(Records drawn from a dataset)
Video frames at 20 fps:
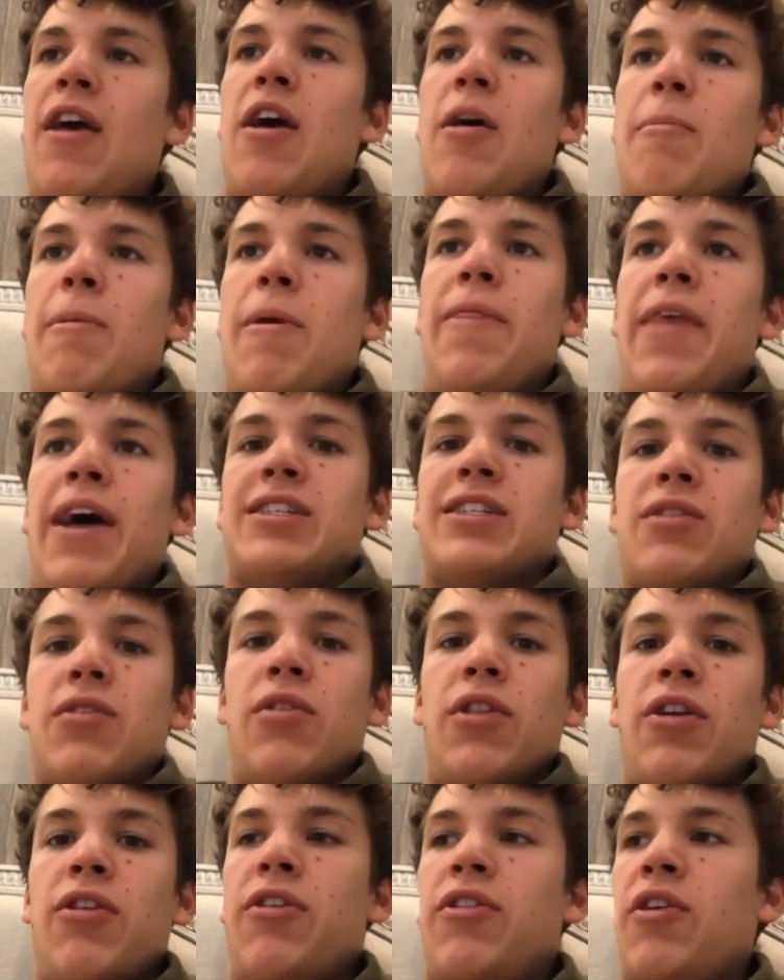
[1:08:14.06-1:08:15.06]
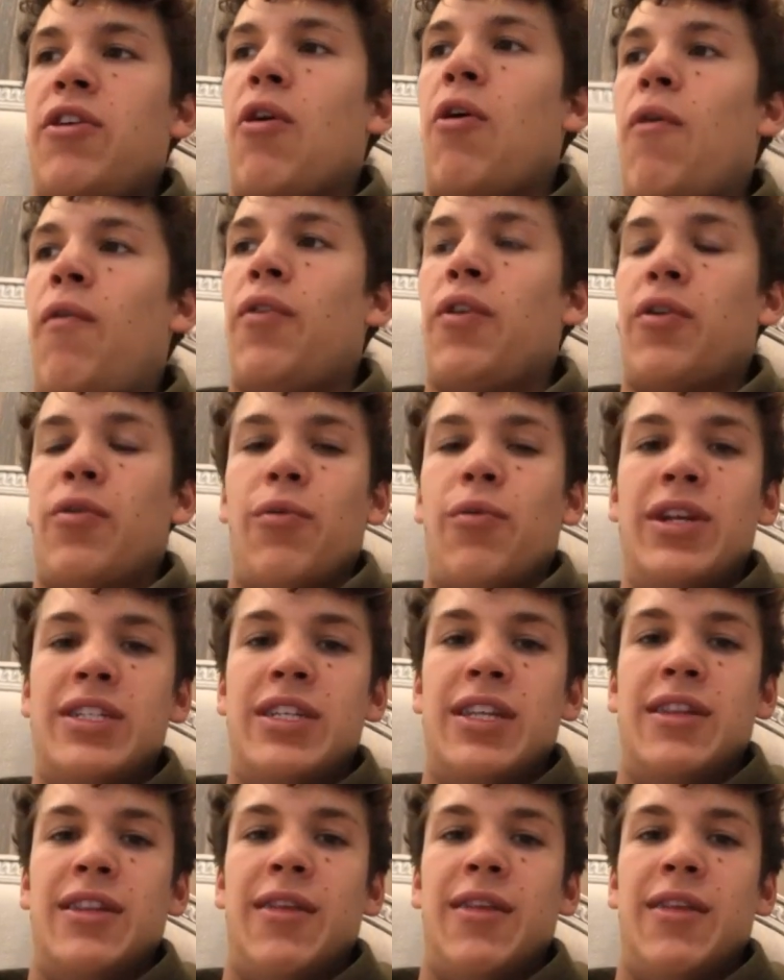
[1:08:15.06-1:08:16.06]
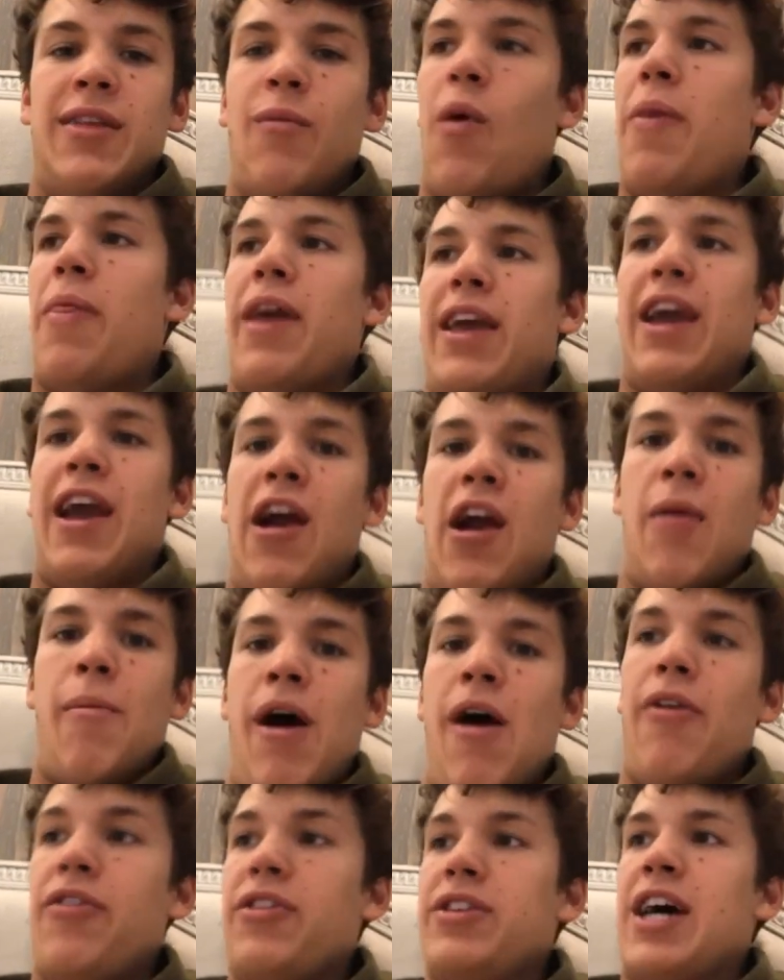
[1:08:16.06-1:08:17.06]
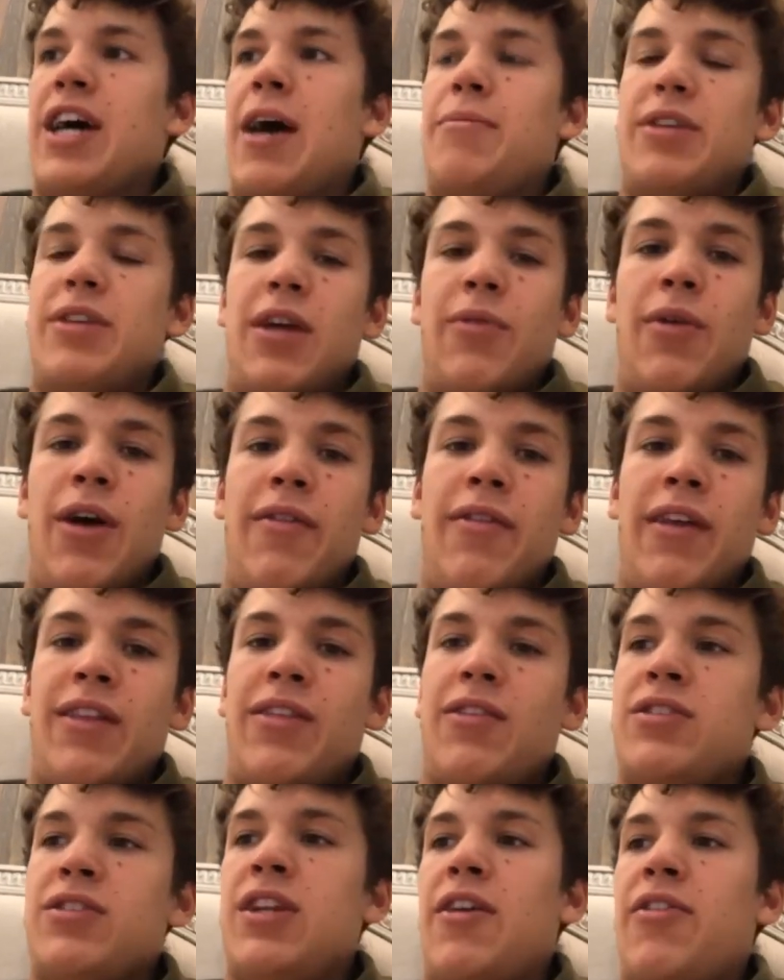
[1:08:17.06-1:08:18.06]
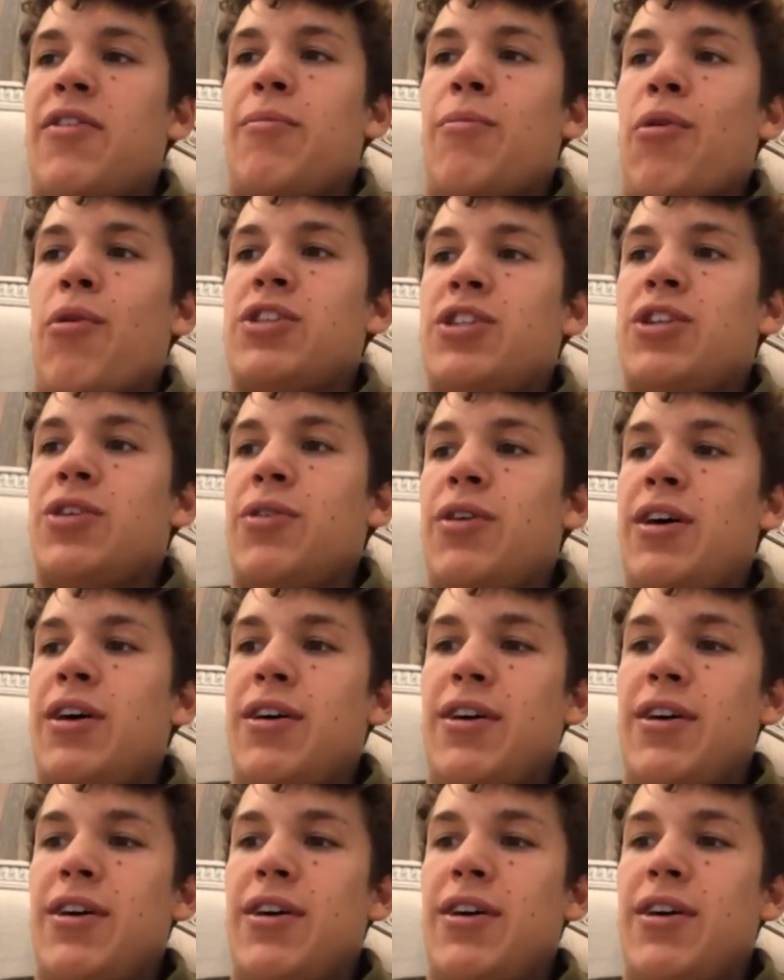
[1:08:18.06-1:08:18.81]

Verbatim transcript: but that's literally the only reason why they care about the times I run. Like there's nothing more to it.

- **WHAT YOU WILL DO**:
The reply should hold every record, unchanged, and no pictures.

- **RESPONSE**:
Video frames at 20 fps:
[1:08:14.06-1:08:15.06]
[1:08:15.06-1:08:16.06]
[1:08:16.06-1:08:17.06]
[1:08:17.06-1:08:18.06]
[1:08:18.06-1:08:18.81]

Verbatim transcript: but that's literally the only reason why they care about the times I run. Like there's nothing more to it.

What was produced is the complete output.